Proponents of gun rights as a means of self-defense imagine a template case as a scenario where a person is threatened and, had they not had the gun, they would be subjected to severe bodily injury or death. The availability of the gun "deescalates" (that's not quite the right word, but I don't have a better one) the situation insofar as, instead of the innocent victim being severely injured and/or killed, it is the wrongful perpetrator that suffers that fate.

But there are no doubt some number of circumstances -- and I don't know how one could measure it, but I suspect it's a greater number -- where the availability of a gun, even under the "self-defense" rubric, does not deescalate but escalates a situation. A scenario that would have resolved as a lower-level indignity or violation becomes one where someone is shot or killed.

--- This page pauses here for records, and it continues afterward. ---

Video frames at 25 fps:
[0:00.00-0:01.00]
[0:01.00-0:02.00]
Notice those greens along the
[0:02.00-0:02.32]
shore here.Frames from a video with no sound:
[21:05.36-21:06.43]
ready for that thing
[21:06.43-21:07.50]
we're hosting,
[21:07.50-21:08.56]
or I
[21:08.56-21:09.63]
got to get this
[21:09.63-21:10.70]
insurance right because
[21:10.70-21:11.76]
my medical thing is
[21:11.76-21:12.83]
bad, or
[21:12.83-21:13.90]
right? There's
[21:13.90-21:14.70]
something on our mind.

Sometimes, we might say that for some sorts of criminal activity, a violent response is justified and socially beneficial even if it is in some sense escalatory (e.g., many argue this for a homeowner shooting a burglar, notwithstanding the fact that robbery is a "lesser" violation than shooting someone). Nonetheless, when I think back to the occasions where I've been a victim of violent crime, I do not think "if only I had a gun." To the contrary, whether or not on those occasions I would have been legally permitted to "stand my ground", I think it is absolutely for the best that I did not blow away either the homeless man or the drunk college students who assaulted me. It is clear to me that in those circumstances, I should have done what I actually did do, which is pick myself up and walk away. I should have "lost".

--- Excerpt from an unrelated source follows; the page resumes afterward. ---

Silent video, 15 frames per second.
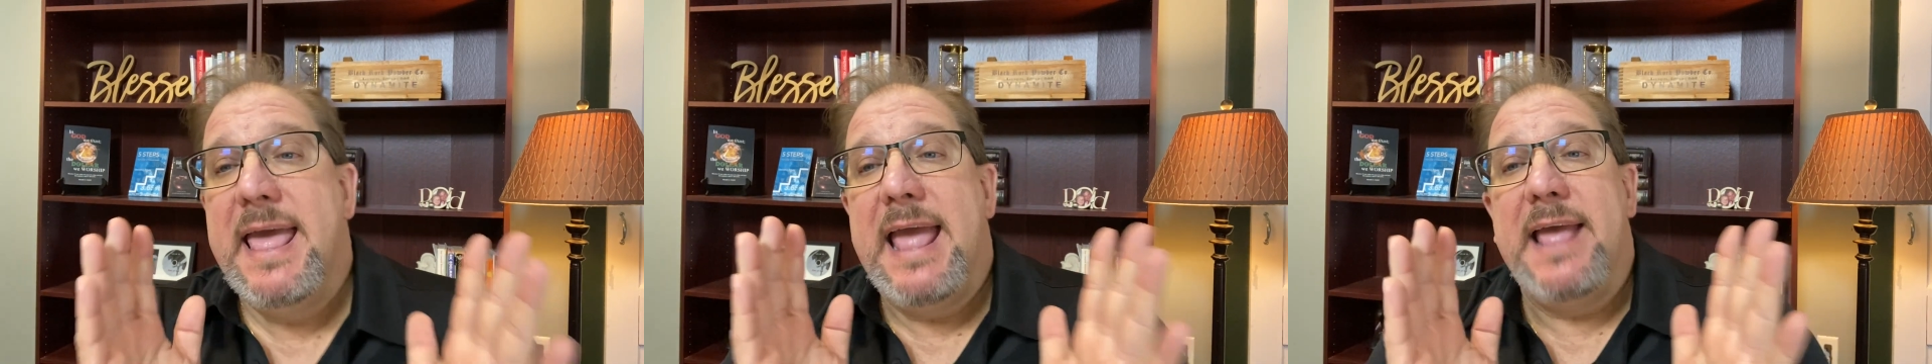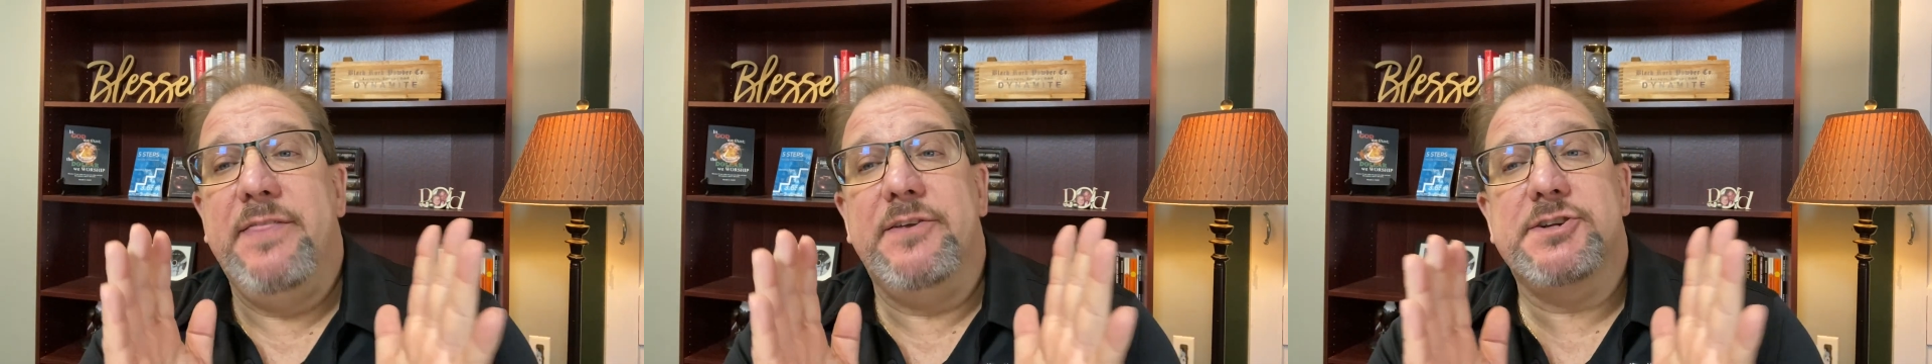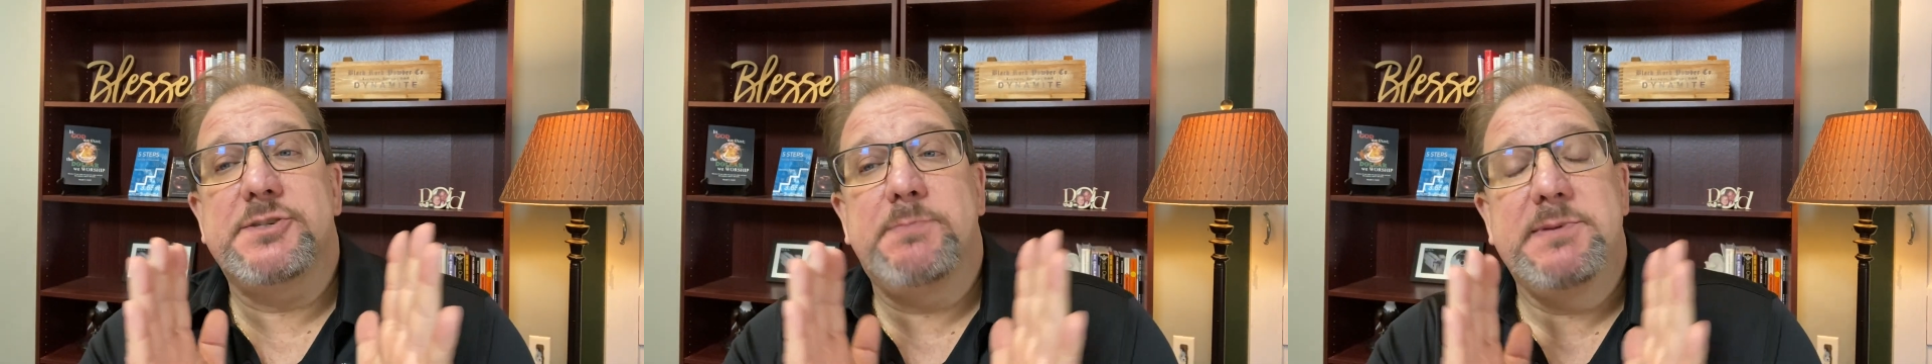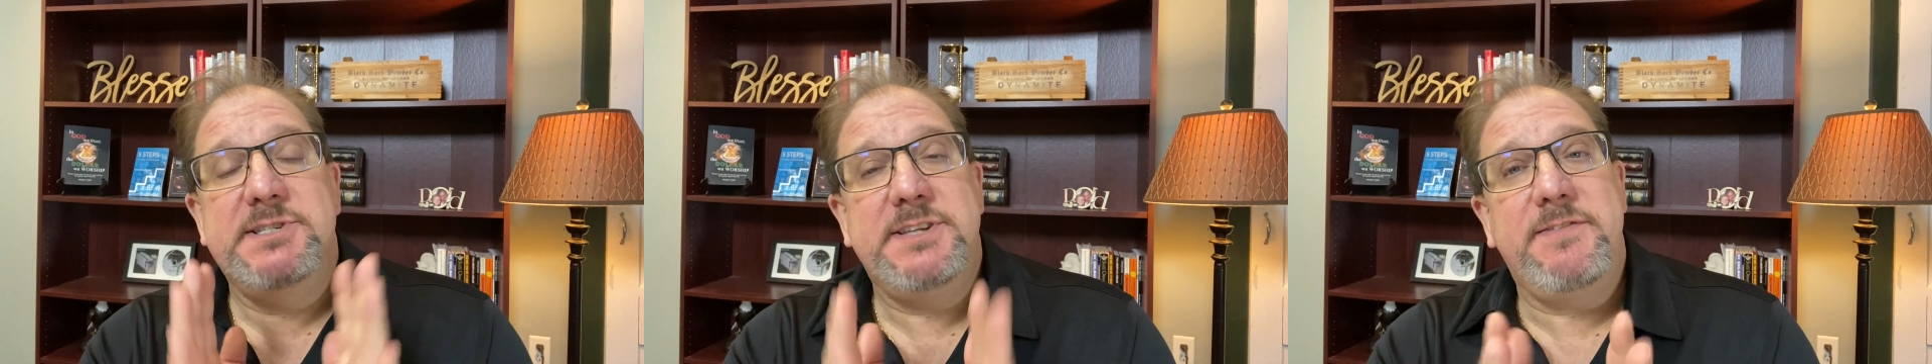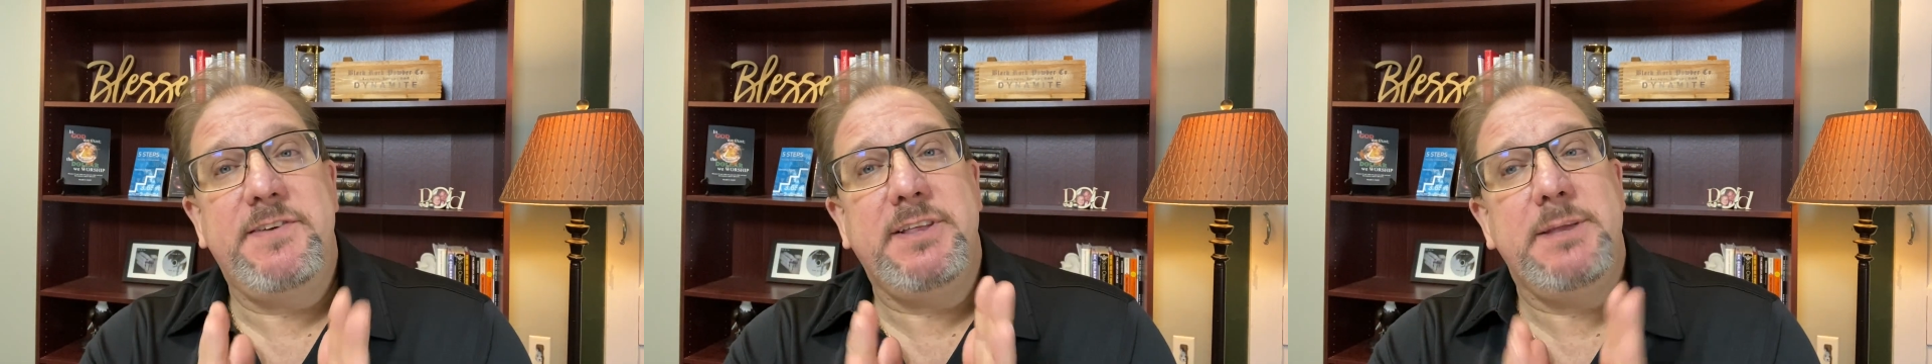and they're
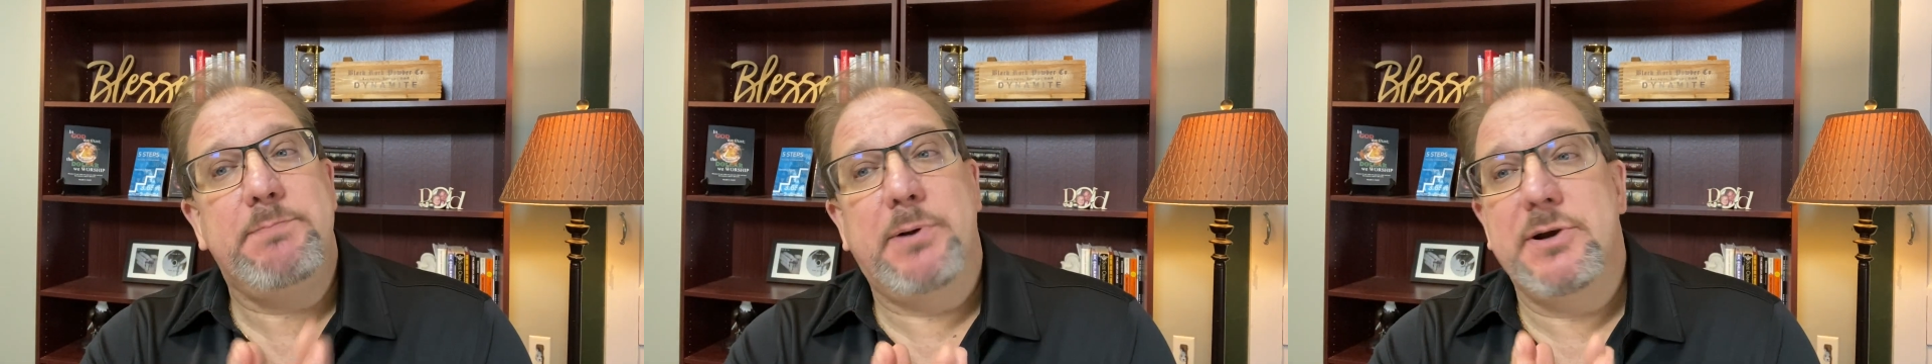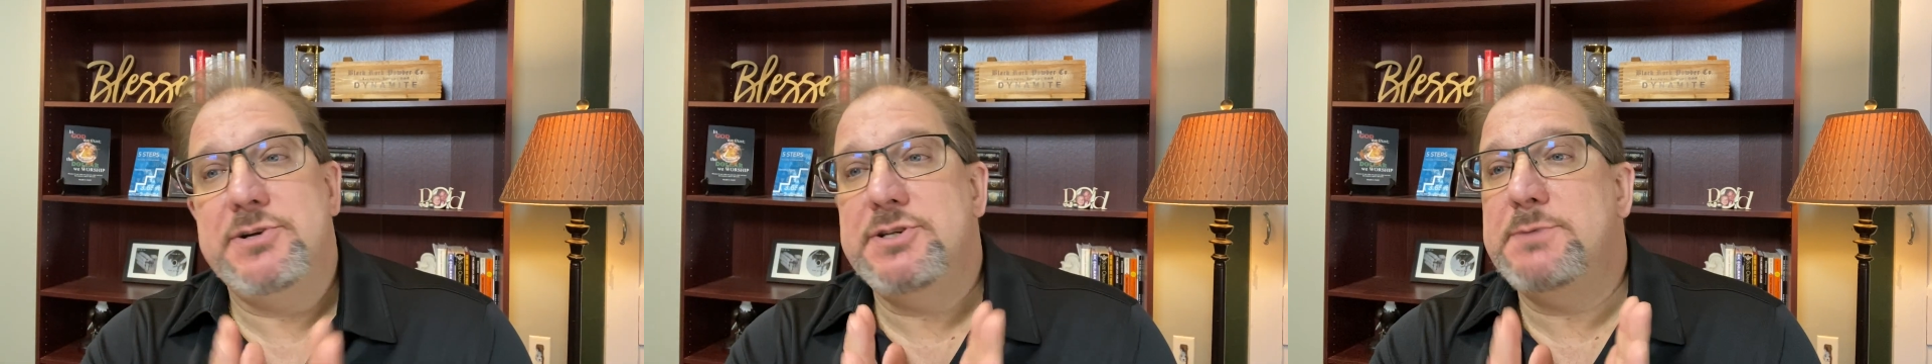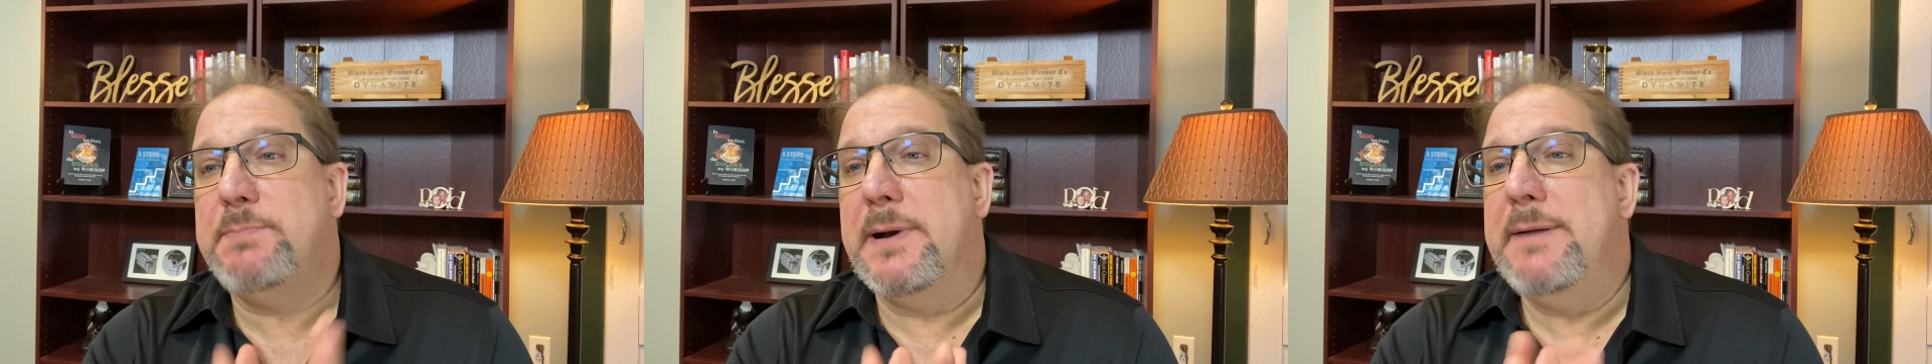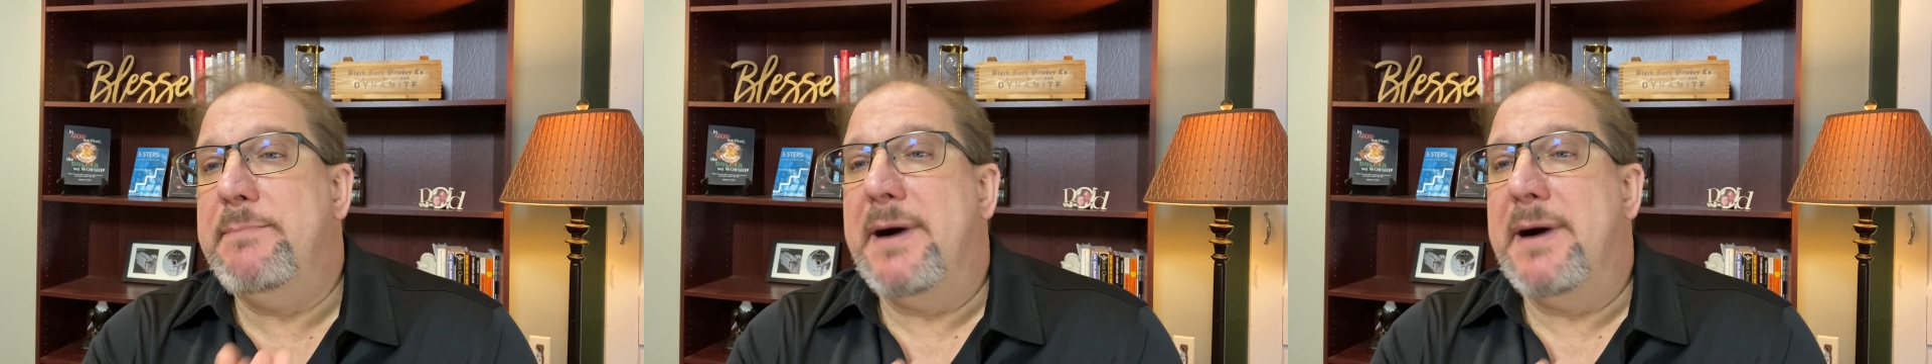specifically purchased by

Not everyone agrees with me -- a law school classmate told me that if he was shoved to the ground as I would, he would "legitimately fear for his life" and would be justified in responding with lethal force. Perhaps if he had been in my shoes and armed, four people who we know did not need to die would be dead. I lacked the means (or desire) to respond with lethal force, and the result was the people who we know did not need to die, didn't die. Where the presence of guns converts more scenarios like that -- ones where we could just walk away -- into ones where someone or multiple someones are shot or killed, that is I think a clear net loss for society.

Again, I don't know how to measure this. But it seems clear that, just as there are some circumstances where having and using a gun averts the more tragic outcome; there are other circumstances where having and using a gun causes the more tragic outcome -- and (this is important) even under cases which fall under the rubric of self-defense.

The opening excerpts from Harry Potter and the Methods of Rationality (which I highly recommend) are about instances where Harry is, in a brute moral sense, right to resist. Professor Snape and other Slytherins are wronging him, abusing him, in a manner that in a just world he should not have to tolerate. And yet, the moral of these passages is that reckless escalation even in response to injustice or wrongdoing has immense risks; it puts even more stakes on the table that aren't always justified or commiserate to the underlying, initial abuse. Hale seems to have badly abused Allison. But Allison could not just let it lie; he escalated dramatically by firing a gun from a moving vehicle into another car. The danger that posed -- to Allison's own family, to Hale's, to other travelers or passers-by -- is almost incalculable, and hardly seems proportionate to the (very real) wrong and abuse Allison endured. If Allison lacked a gun, he would not have been able to initiate that escalation. And at least two children would not have been shot.